[Stored items]
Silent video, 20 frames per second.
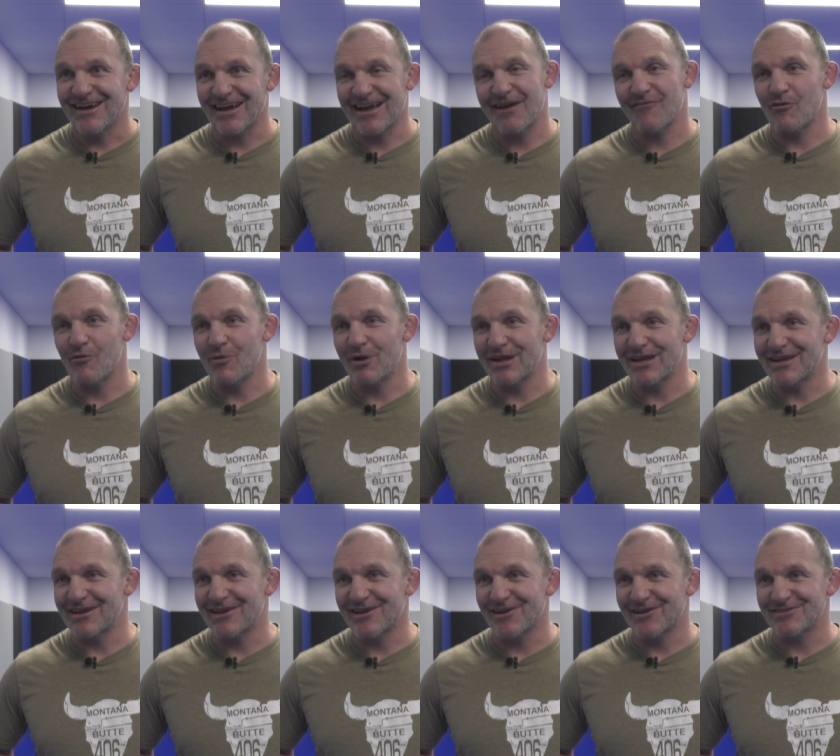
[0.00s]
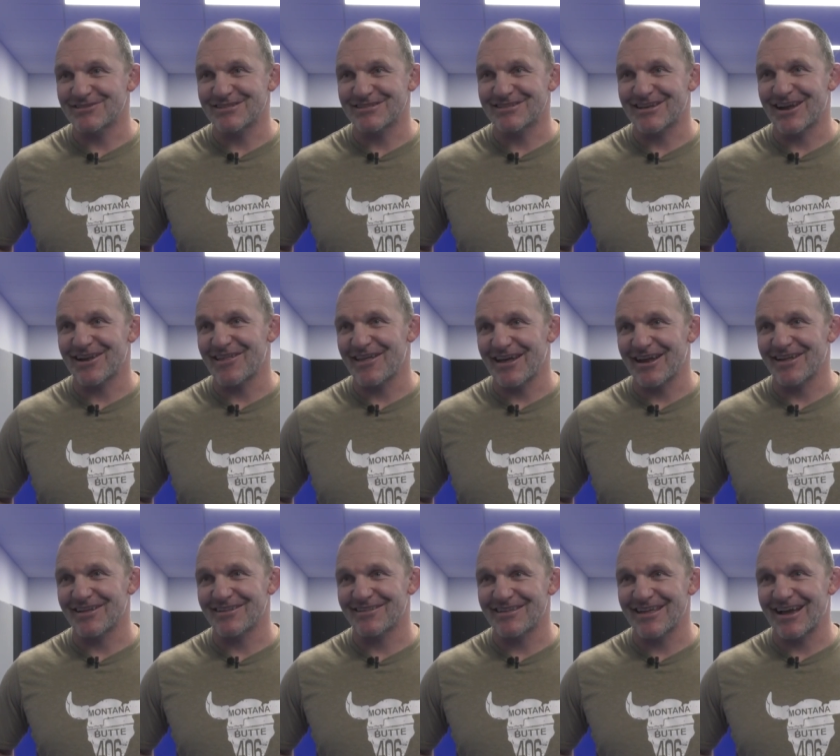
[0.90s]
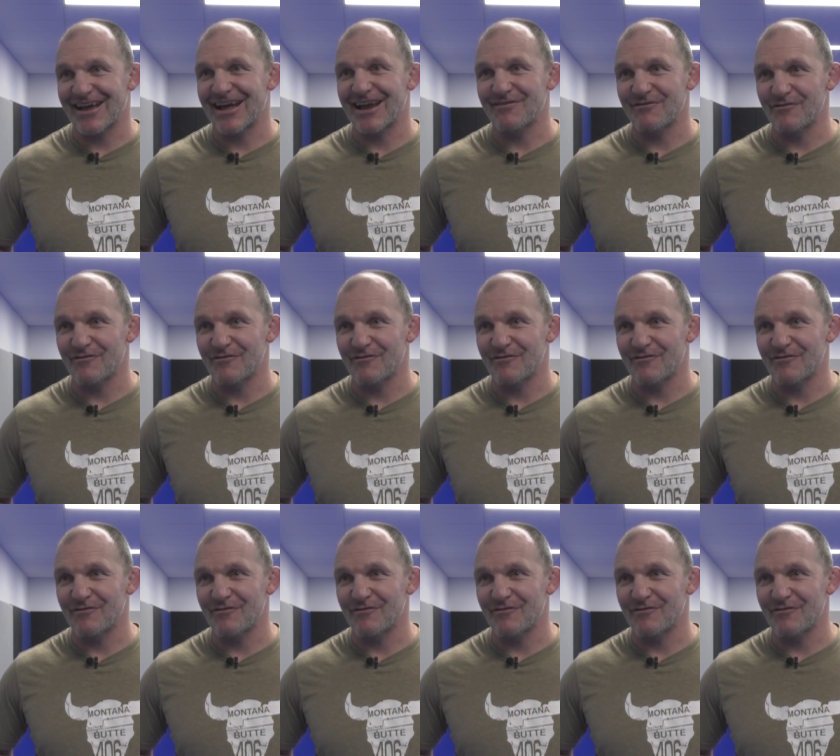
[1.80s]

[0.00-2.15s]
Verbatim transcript: Like everybody in here, it's just kind of that that kind of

- EXERCISE DETAILS -
The data needs to be reproduced exactly, please, apart from its pictures.

- RESULT -
Silent video, 20 frames per second.
[0.00s]
[0.90s]
[1.80s]

[0.00-2.15s]
Verbatim transcript: Like everybody in here, it's just kind of that that kind of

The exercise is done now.